> [Work to be completed]: Copy all the records word for word, apart from any pictures.

> [Extracted records]:
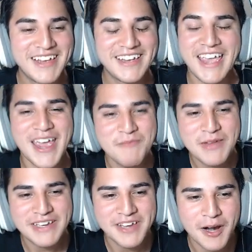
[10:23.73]
you can't
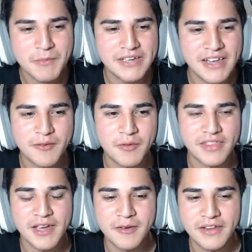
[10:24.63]
be a Darmin deck
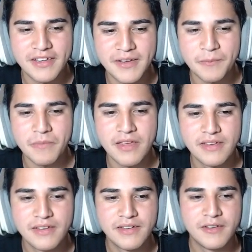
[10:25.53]
without um,
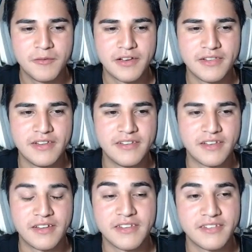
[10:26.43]
one of these,
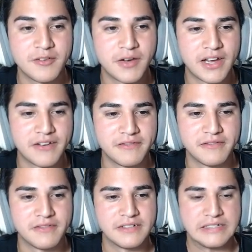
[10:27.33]
unless you have
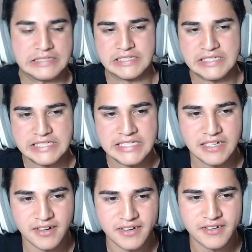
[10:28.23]
an
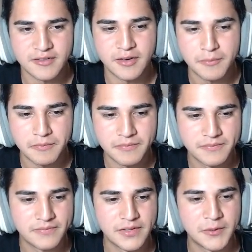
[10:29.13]
Econ or. Nope.
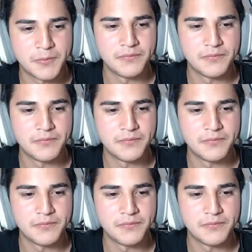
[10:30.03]
Nope.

> [Answer]:
[10:23.73]
you can't
[10:24.63]
be a Darmin deck
[10:25.53]
without um,
[10:26.43]
one of these,
[10:27.33]
unless you have
[10:28.23]
an
[10:29.13]
Econ or. Nope.
[10:30.03]
Nope.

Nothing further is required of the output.